/---

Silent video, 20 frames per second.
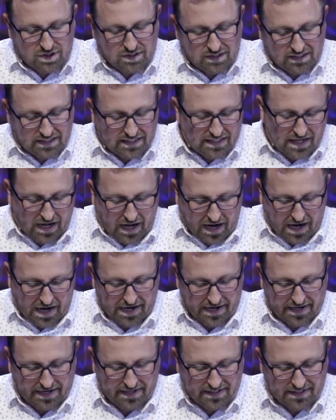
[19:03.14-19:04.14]

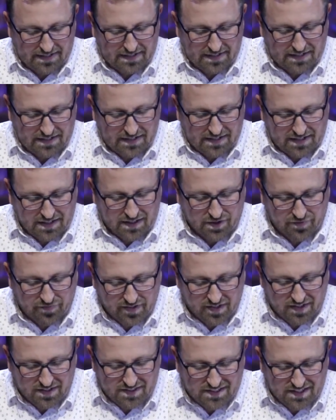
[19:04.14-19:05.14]
Lehi, the
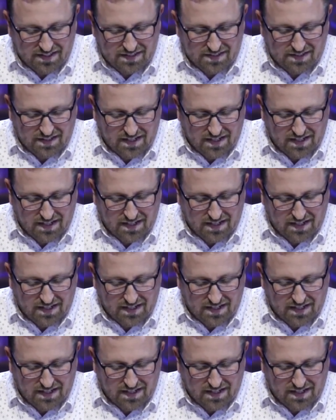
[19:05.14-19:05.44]
Philistines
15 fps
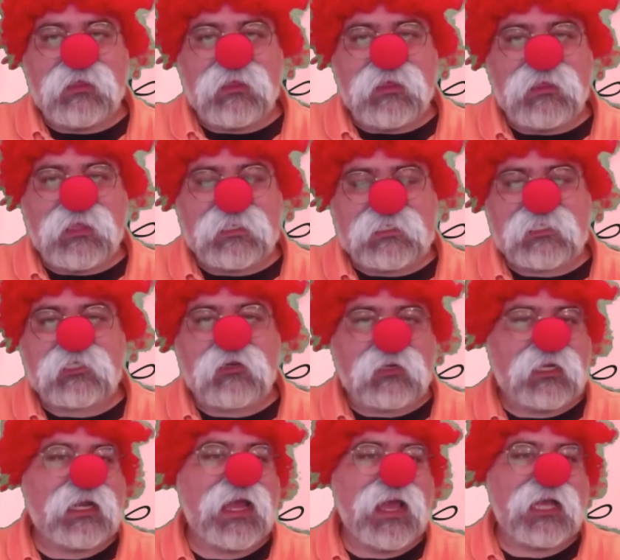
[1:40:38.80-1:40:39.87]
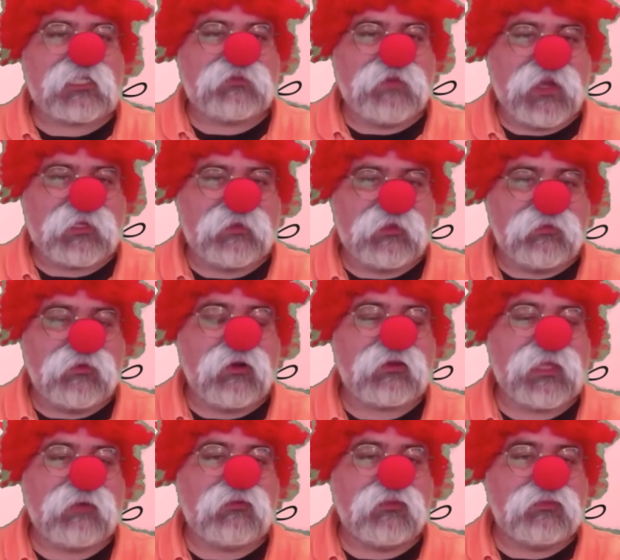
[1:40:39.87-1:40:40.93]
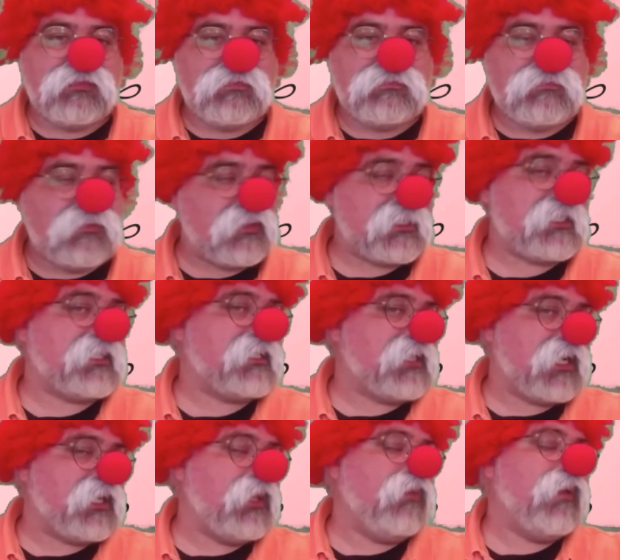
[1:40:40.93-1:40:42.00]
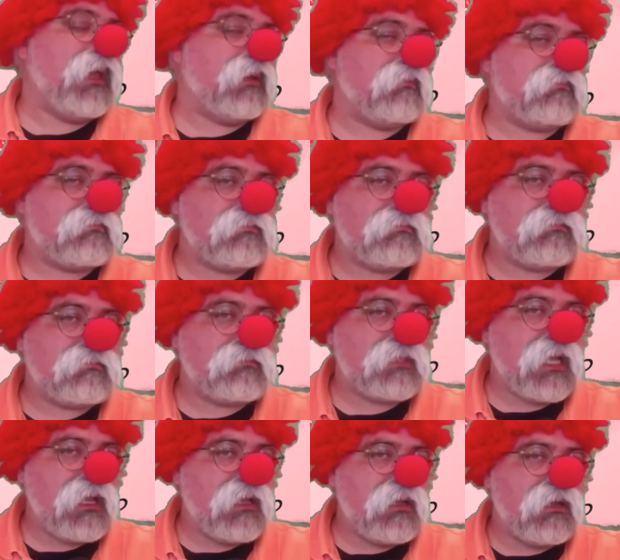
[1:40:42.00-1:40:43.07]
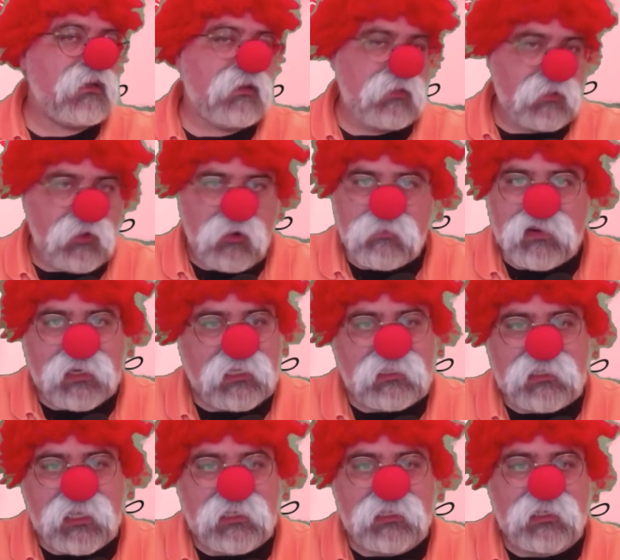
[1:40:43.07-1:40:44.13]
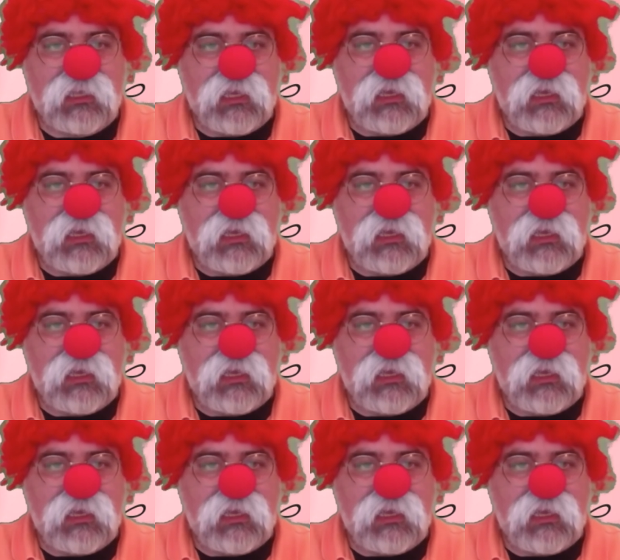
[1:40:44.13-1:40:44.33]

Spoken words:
this is certainly an aspect of the book that will suck you in. No pun intended.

\---

■ ACTION ITEM:
Strip the images and reproduce the remaining records precisely.

■ ANSWER TO THE EXERCISE:
Silent video, 20 frames per second.
[19:03.14-19:04.14]

[19:04.14-19:05.14]
Lehi, the
[19:05.14-19:05.44]
Philistines
15 fps
[1:40:38.80-1:40:39.87]
[1:40:39.87-1:40:40.93]
[1:40:40.93-1:40:42.00]
[1:40:42.00-1:40:43.07]
[1:40:43.07-1:40:44.13]
[1:40:44.13-1:40:44.33]

Spoken words:
this is certainly an aspect of the book that will suck you in. No pun intended.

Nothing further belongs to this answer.